Open AntonioGargaro opened 8 months ago
Following up a little more on this investigation, I have profiled https://nypost.com with Lighthouse, where the report seems to attribute a longest-running task to our script which doesn't seem to make sense to me. I have uploaded the assets here for local inspection. I have added a video to the drive too running through what I'm seeing that isn't making sense.
From a commercial perspective at Permutive, this is causing upset with our customers around the performance of our script, which we haven't been able to identify yet internally with our metrics or profiling of publisher sites. I hope we can identify a change somewhere that may be affecting the attribution of blocking time to our script erroneously, or at the very least, validate how to inspect these profiles and reports correctly!
Noting that this Chromium report also seems to be describing stacked tasks when were not present before Chromium v122.
https://issues.chromium.org/issues/329678173
A theory based on this is that other scripts' evaluation time is being attributed to our SDK instead of their own evaluation, which may explain why we see such a drop in main-thread time for them and an increase in ours.
We have run experiments behind the scenes at Calibre and were able to observe Total Blocking Time (TBT) increases between Chrome versions. It seems that Lighthouse with Chrome 122 (& 123) reliably reports higher TBT than previously observed on 120 or 121.
Here’s what we saw:
Looking into this. I don't think we updated the Lighthouse version around March 8 (PSI is currently on 11.5.0). So I think it's more likely to be a performance regression in Chrome as @benschwarz's investigation seems to indicate.
I'm going to try bisecting this issue in Chrome. If ya'll could provide several specific URLs that showed a clear performance regression that would be super helpful in investigating this problem further.
@adamraine Looking at our historic metrics, I didn't see any notable change from LH 11.4.0 to 11.6.0, the change appeared to be purely Chrome based.
@adamraine The reference URL we have been using for NY Post is https://nypost.com/2017/05/10/walt-disneys-original-disneyland-map-could-sell-for-1m/ which is the same URL Econify is reporting increases on.
We also noticed this jump in TBT in Calibre for https://www.businessinsider.com.
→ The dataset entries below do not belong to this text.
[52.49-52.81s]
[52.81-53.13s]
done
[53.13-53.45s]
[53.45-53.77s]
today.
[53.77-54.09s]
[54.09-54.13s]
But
I believe this TBT is likely caused by the regression in Chrome, where it is nesting macrotasks under other macrotasks. This is likely why TBT is the obvious increase as what were small tasks are becoming long tasks.
Hi folks, thanks for your efforts on this.
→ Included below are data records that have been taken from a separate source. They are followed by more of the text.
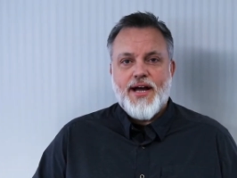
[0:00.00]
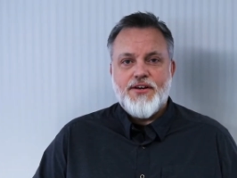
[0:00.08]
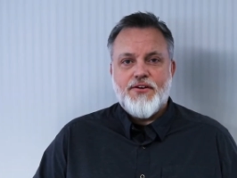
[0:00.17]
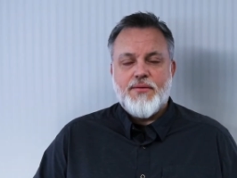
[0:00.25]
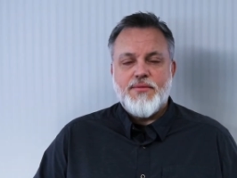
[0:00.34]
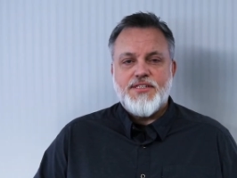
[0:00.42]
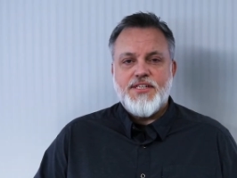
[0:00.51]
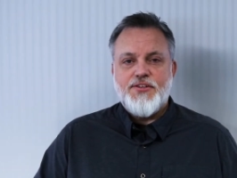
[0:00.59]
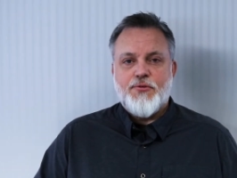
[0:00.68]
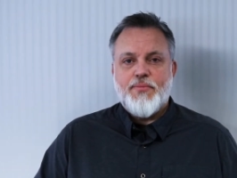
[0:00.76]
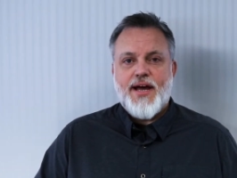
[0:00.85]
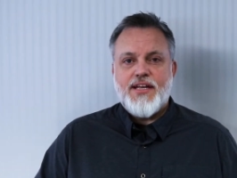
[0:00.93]
Wagner. I'm the
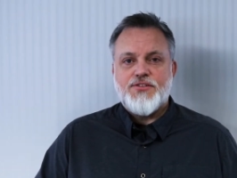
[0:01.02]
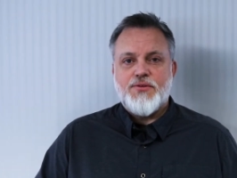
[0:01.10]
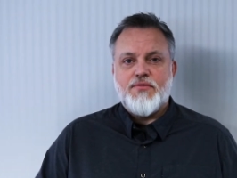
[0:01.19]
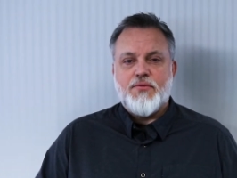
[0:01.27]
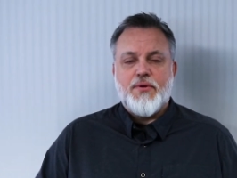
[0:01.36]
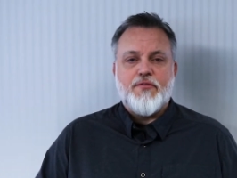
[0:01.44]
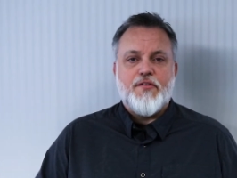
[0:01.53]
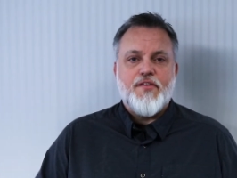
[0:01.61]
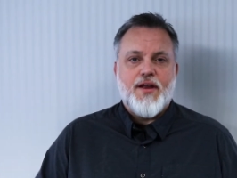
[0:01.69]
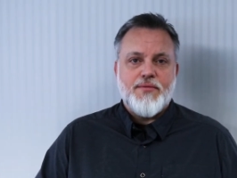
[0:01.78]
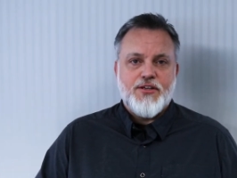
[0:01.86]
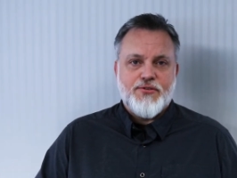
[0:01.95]
senior pastor of the River
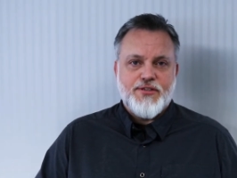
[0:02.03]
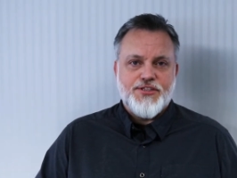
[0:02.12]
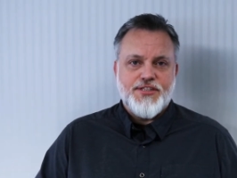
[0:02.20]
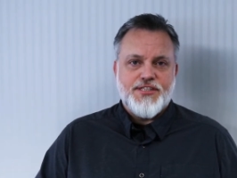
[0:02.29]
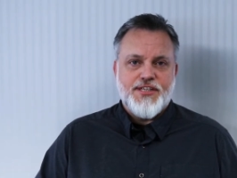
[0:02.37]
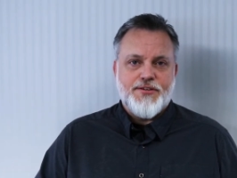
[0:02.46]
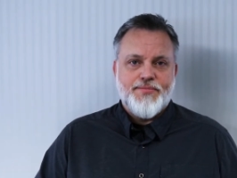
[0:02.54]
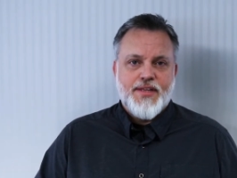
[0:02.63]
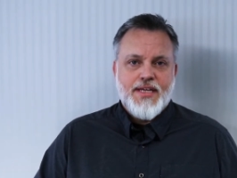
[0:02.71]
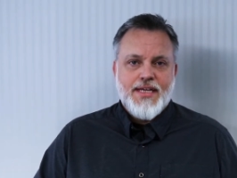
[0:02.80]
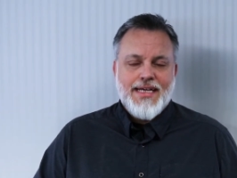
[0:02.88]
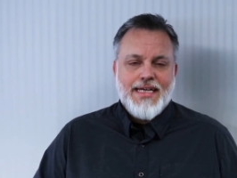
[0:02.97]
Family Christian Center.
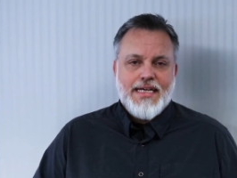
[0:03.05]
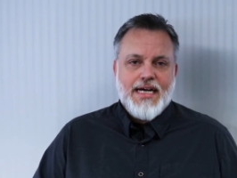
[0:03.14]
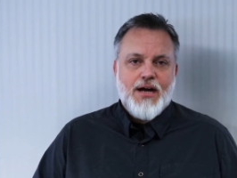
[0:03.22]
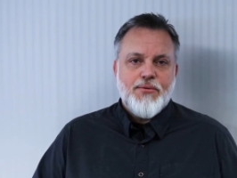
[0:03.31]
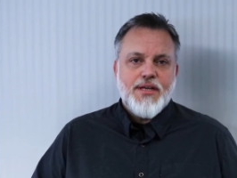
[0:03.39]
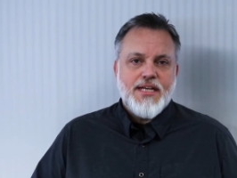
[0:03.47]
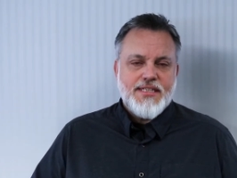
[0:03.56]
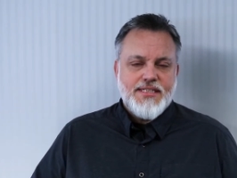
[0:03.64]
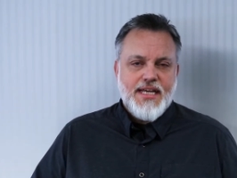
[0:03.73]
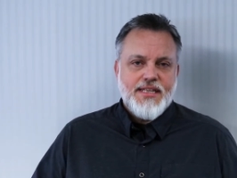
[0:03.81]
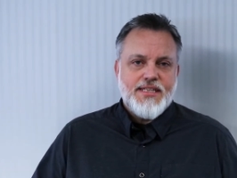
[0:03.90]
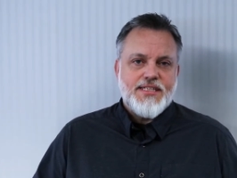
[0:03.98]
I would like to
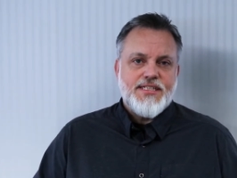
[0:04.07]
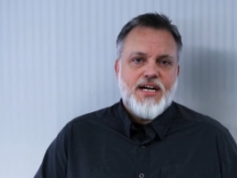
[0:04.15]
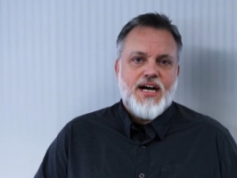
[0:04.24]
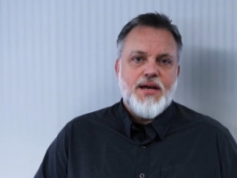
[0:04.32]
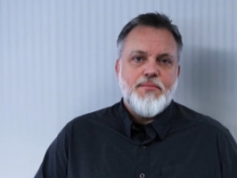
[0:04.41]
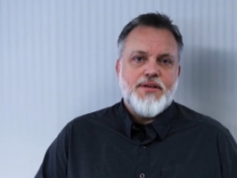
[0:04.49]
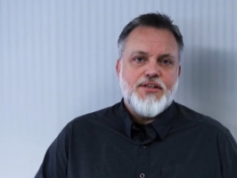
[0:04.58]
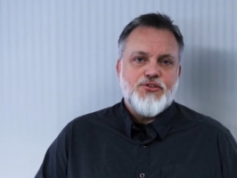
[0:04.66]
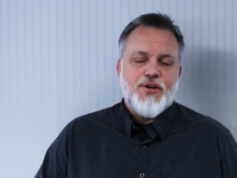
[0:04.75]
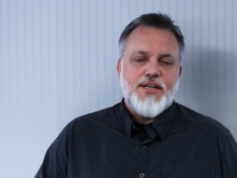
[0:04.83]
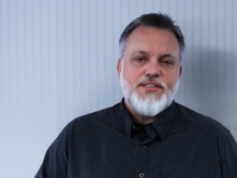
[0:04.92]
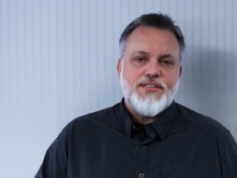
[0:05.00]
take this time and
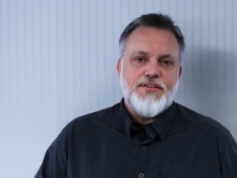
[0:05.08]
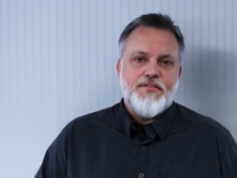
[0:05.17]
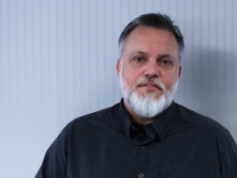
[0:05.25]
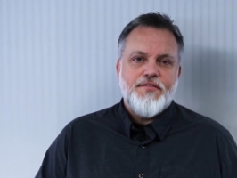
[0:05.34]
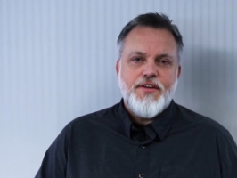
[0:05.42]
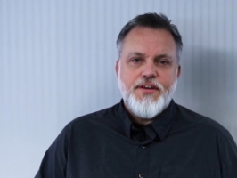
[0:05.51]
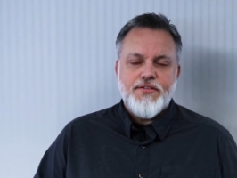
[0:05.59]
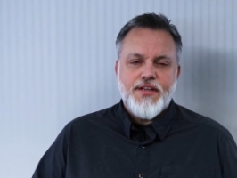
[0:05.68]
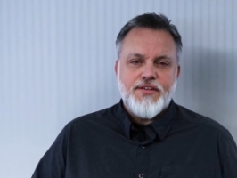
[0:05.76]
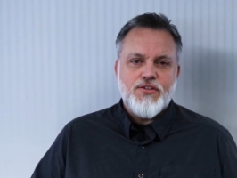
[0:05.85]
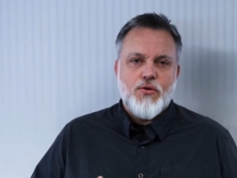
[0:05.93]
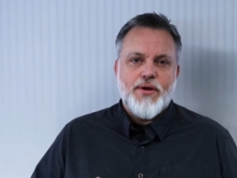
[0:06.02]
address the fear
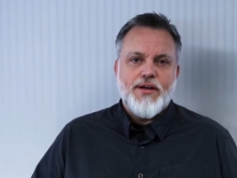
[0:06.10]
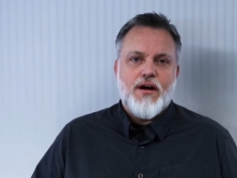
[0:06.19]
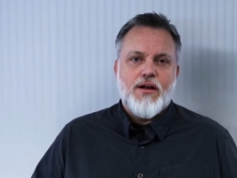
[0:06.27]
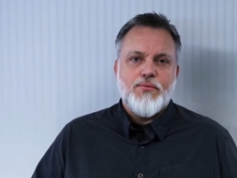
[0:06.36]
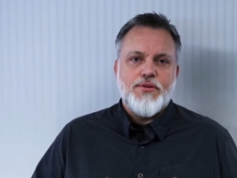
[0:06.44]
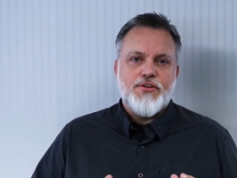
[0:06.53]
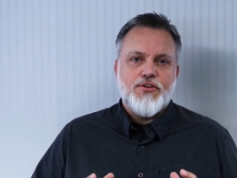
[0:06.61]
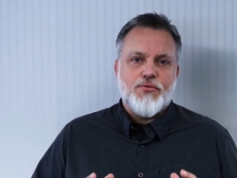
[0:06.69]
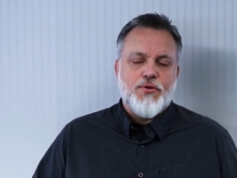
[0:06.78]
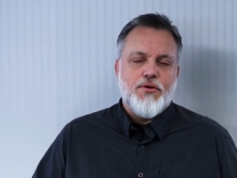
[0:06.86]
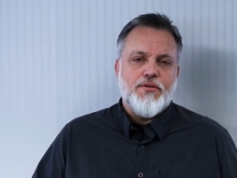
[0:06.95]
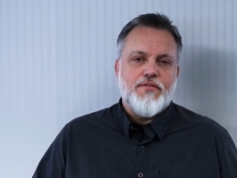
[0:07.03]
that is going on with the
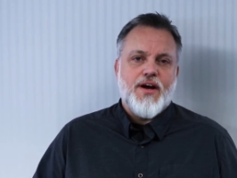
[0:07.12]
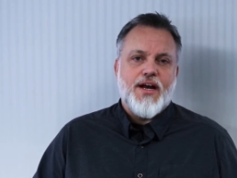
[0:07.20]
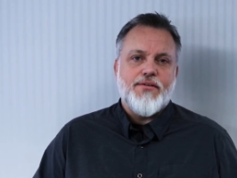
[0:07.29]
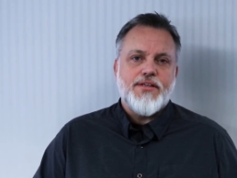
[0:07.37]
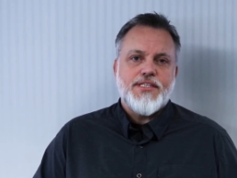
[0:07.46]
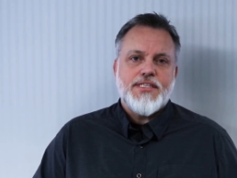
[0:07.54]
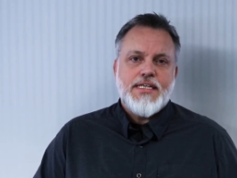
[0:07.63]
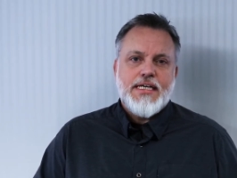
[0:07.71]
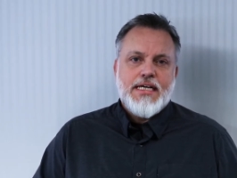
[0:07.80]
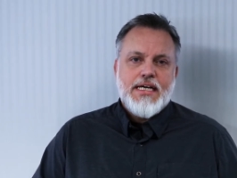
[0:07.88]
coronavirus.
I just want to reiterate Toni's point that the root cause of this issue appears to be the following regression in Chromium: https://issues.chromium.org/issues/329678173.
Furthermore, the Chromium bug appears to have been incorrectly triaged as not being a regression, which appears to have lessened its priority. If others agree, then perhaps some further encouragement on the Chromium bug that this is a regression would be valuable.
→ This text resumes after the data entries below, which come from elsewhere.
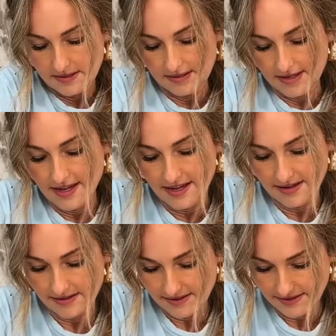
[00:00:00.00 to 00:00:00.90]
I
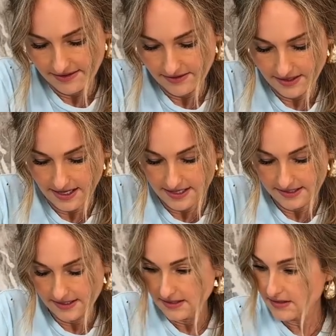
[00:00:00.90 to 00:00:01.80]
threw the ice
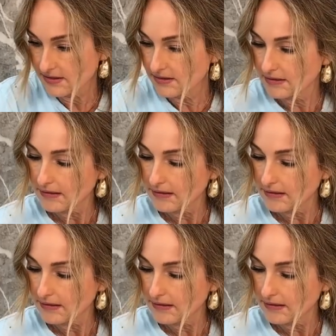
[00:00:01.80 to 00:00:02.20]
in too.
In terms of replication and bisecting the issue in Chrome; I think the thing to look for is stacked macrotasks in the Chrome performance profiler (i.e. multiple concurrent grey rows), examples of which can be seen in the OP of the Chromium bug. I suspect that any build exhibiting stacked macrotasks in the Chrome performance profiler will exhibit the spurious main thread measurements.
Furthermore, the Chromium bug appears to have been incorrectly triaged as not being a regression, which appears to have lessened its priority. If others agree, then perhaps some further encouragement on the Chromium bug that this is a regression would be valuable.
Yes, I agree. Having spent several days investigating on my side, I believe the Chromium bug to be a clear-cut regression. In testing before the issue (Chrome 120, 121) and after (Chrome 122, 123) we've seen a clear rise of TBT measurement (and importantly, not TTI). Tasks are up to 2X longer in a lot of the cases I've observed, which aligns with the report of stacked micro tasks.
I've shared some of my findings with the Lighthouse team privately and have also posted on the Chromium issue.
Hey @adamraine, I've noticed the fixed has been released. Do you know when this will make it into Pagespeed Insights?
12.0 should be in PSI sometime early next week.
Summary
Hey all, I have been investigating the numbers reported by Pagespeed Insights API (therefore Lighthouse) for my company's SDK. We can see a massive spike in the metric from a third-party website that lets us understand changes over time to metrics such as main thread time.
Based on the below, has a change been released to PageSpeed Insights that could explain these differences? I believe the v11.6.0 would have been deployed around that date, so could this contribute to these changes in reporting?
I appreciate Econify is a third-party platform, but we have confirmed that they use PageSpeed Insights API under the hood.
https://www.econify.com/performance/vendor/permutive-app
Interestingly enough, the main thread time varies substantially between a few other providers too, where some improve drastically and others appear to worsen.